Passing the buck costs kids
Salmon Arm Observer
May 30, 2007
Editorial

Once again, the message was loud and clear. For many parents and child-care providers in Salmon Arm, the Conservative government's policy regarding child care is not working. MP Colin Mayes and Roxena Goodine, MLA George Abbott's assistant, were front and centre to answer questions at a meeting last week of about 30 child-care providers and parents.

The political representatives heard that the Conservative policy of one hundred dollars per month per child under six does not begin to cover the cost of child care, nor does it provide enough to allow a parent to stay home without working. It also displaces the operating grants to child-care providers, meaning they cannot create enough spaces to fill the need for child care in the community, particularly with the wages they're forced to pay. There are currently about 500 children on waiting lists in Salmon Arm. Even allowing for duplication, those lists are unacceptably long. It's common practice for mothers to put their unborn babies on the lists, in the hope that a spot will open up by the time the child will need to attend.

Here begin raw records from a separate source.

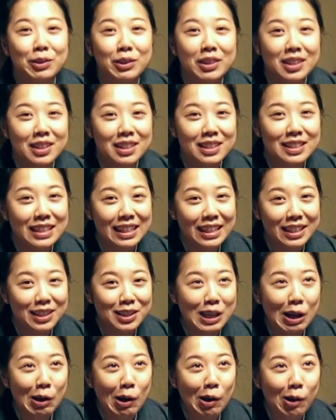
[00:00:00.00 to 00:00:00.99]
This is
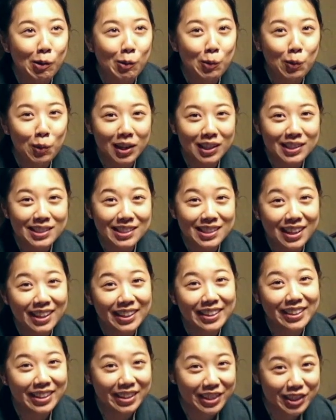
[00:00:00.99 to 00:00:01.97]
our one
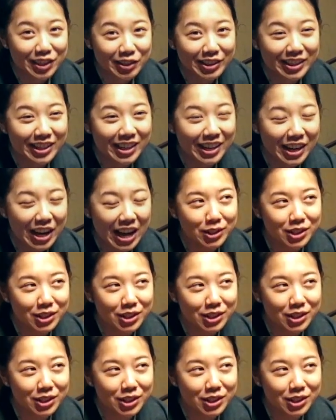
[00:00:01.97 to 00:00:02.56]
night luxury night.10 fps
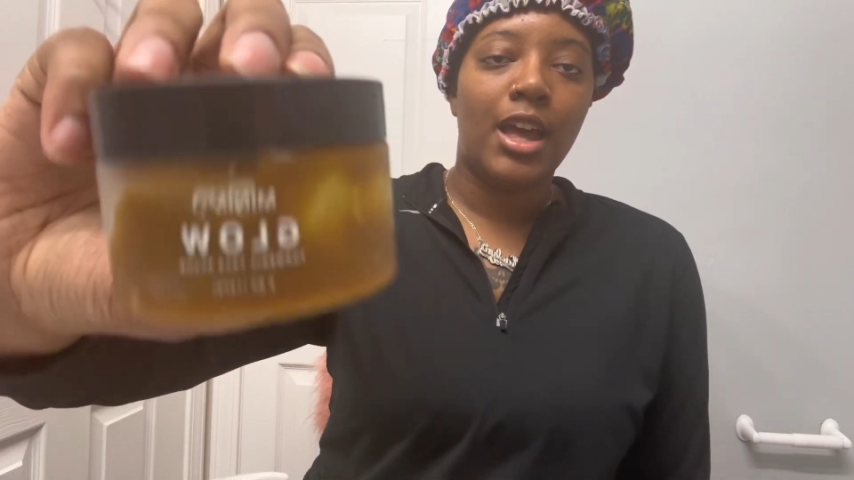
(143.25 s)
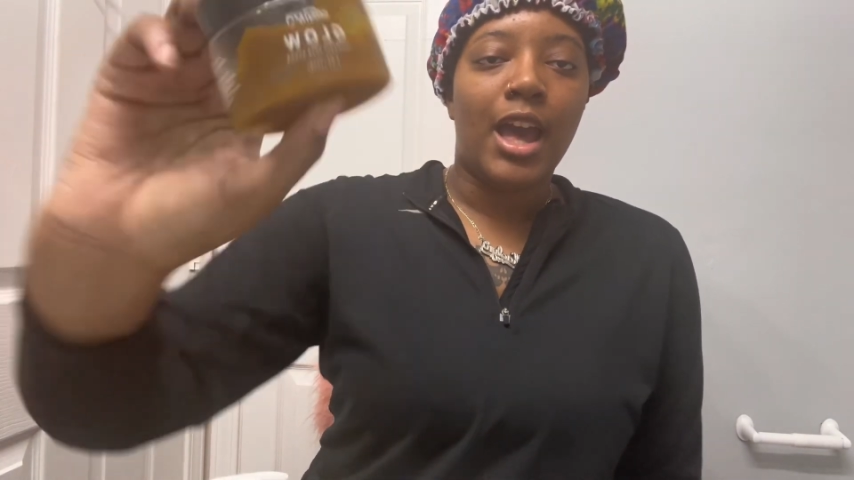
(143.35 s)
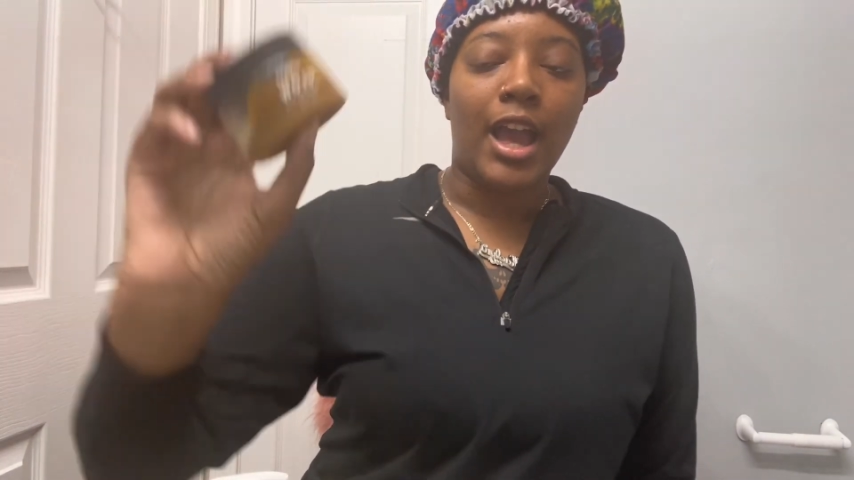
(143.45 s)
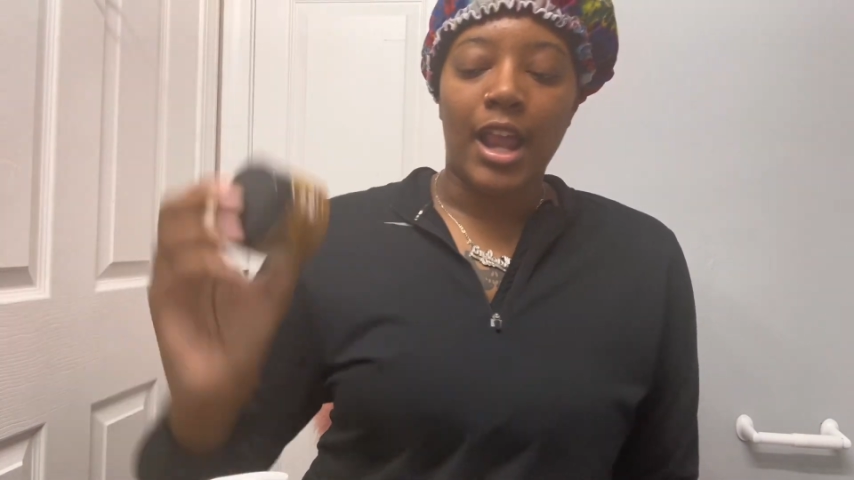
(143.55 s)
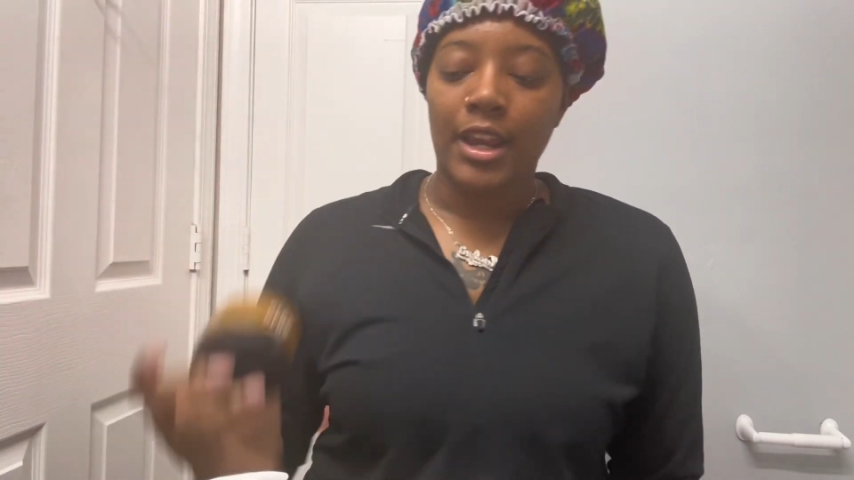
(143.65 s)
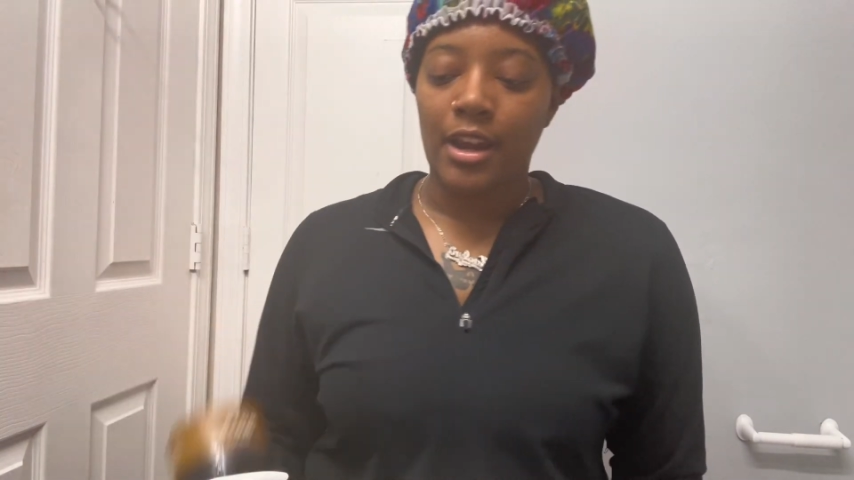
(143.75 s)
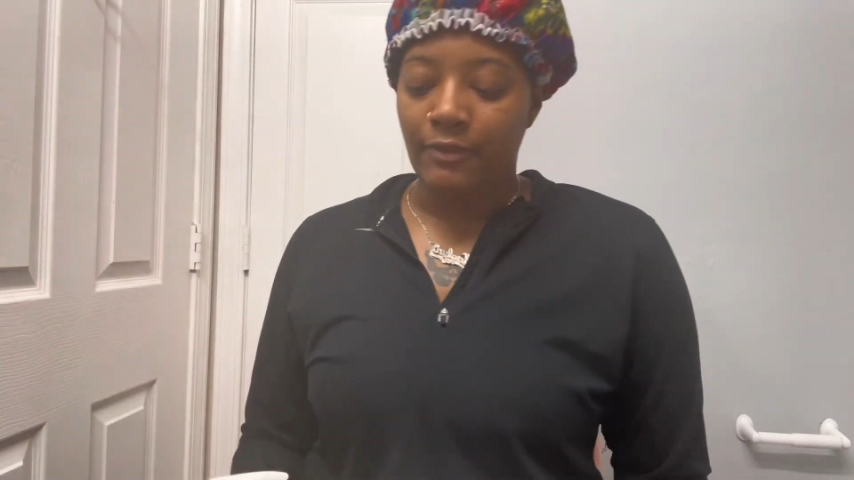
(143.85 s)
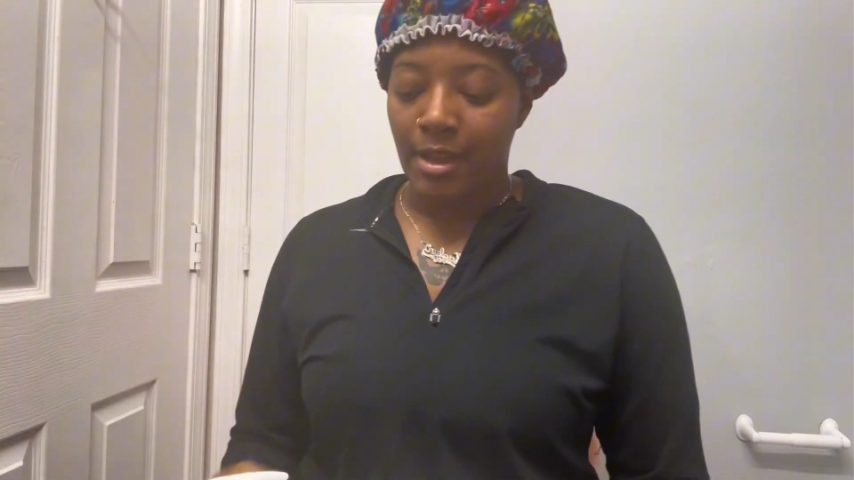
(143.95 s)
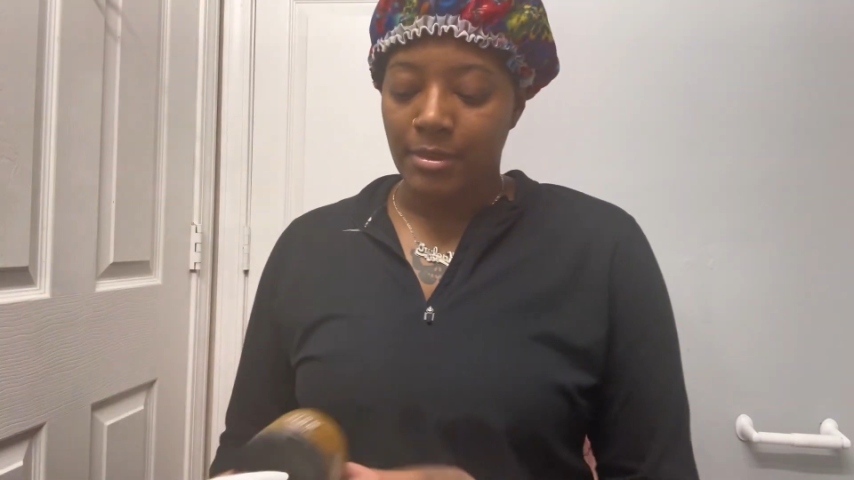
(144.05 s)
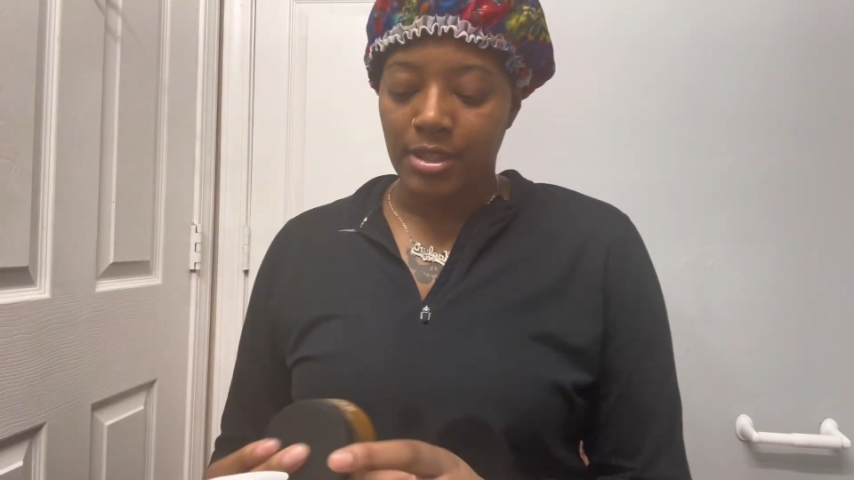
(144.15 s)
I got that
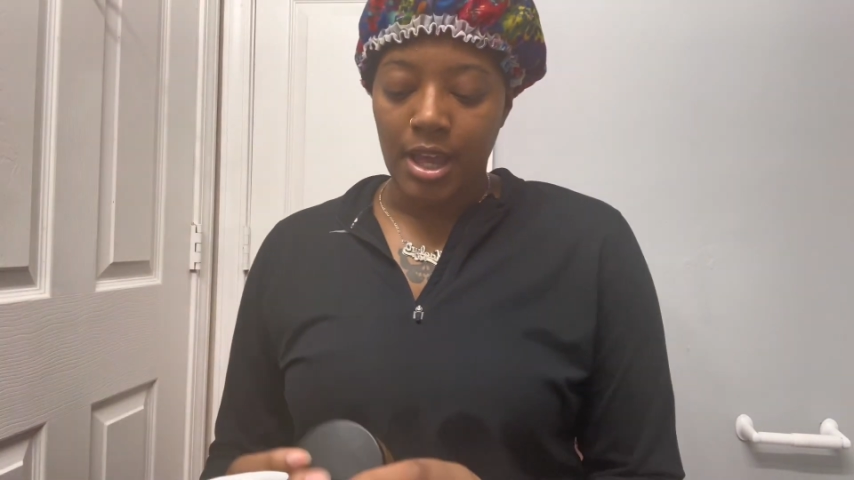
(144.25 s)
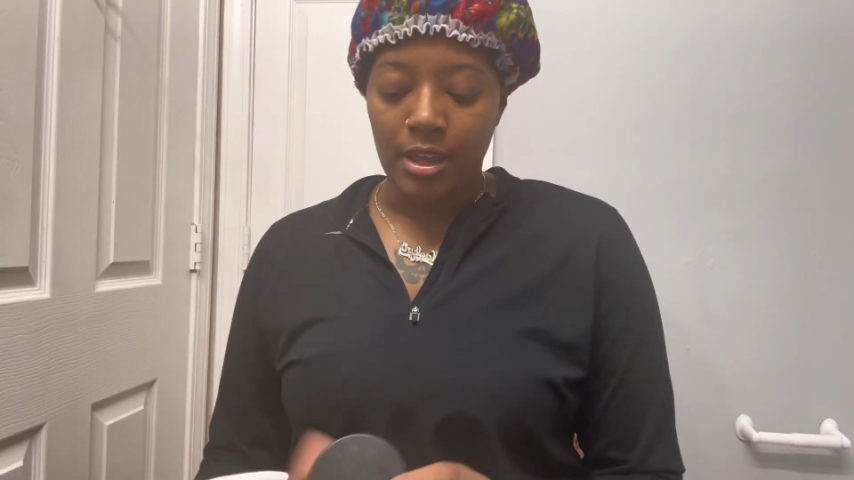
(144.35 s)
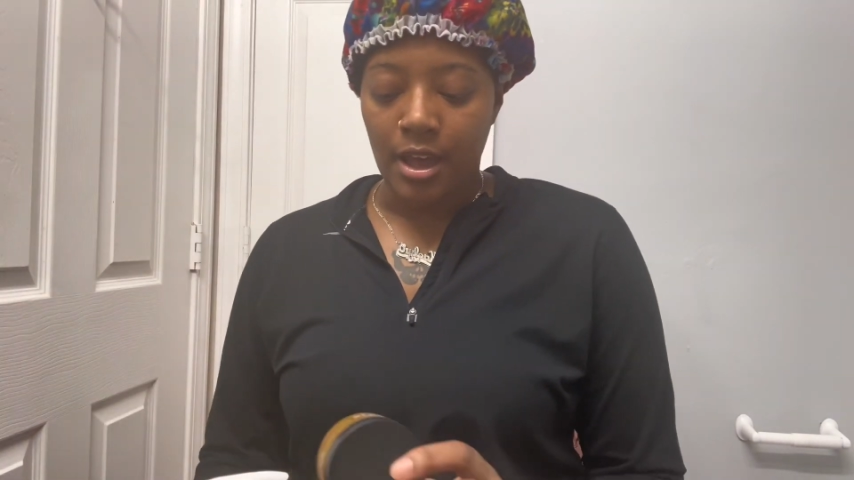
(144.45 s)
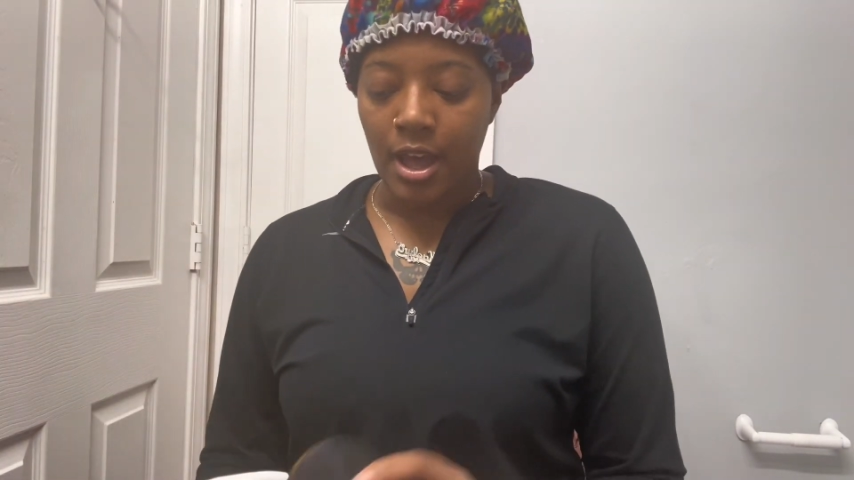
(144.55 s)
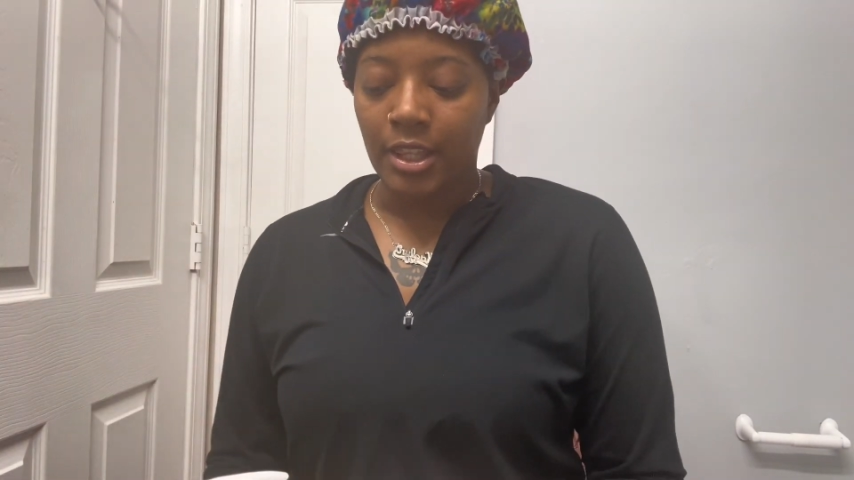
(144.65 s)
off Amazon, y'all.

Mayes, however, says the provinces are in charge of social services, not the feds.

The provincial government's stance, meanwhile, is that the blame lies at the feet of the federal government. Goodine said B.C. has not cut child-care funding by one dime.

However, the provincial government has not stepped in to maintain the enhancements made possible by the federal money, something other provinces have done.

So the bottom line is, while the federal and provincial governments are busy blaming each other, the child-care crisis for parents and children in the community worsens.

Unfortunately for our community's children, assigning fault and blame doesn't solve problems.

It's time for both our provincial and federal governments to put their money where their collective mouths are, and to pay up. Not doing so will cost untold millions more in the long run.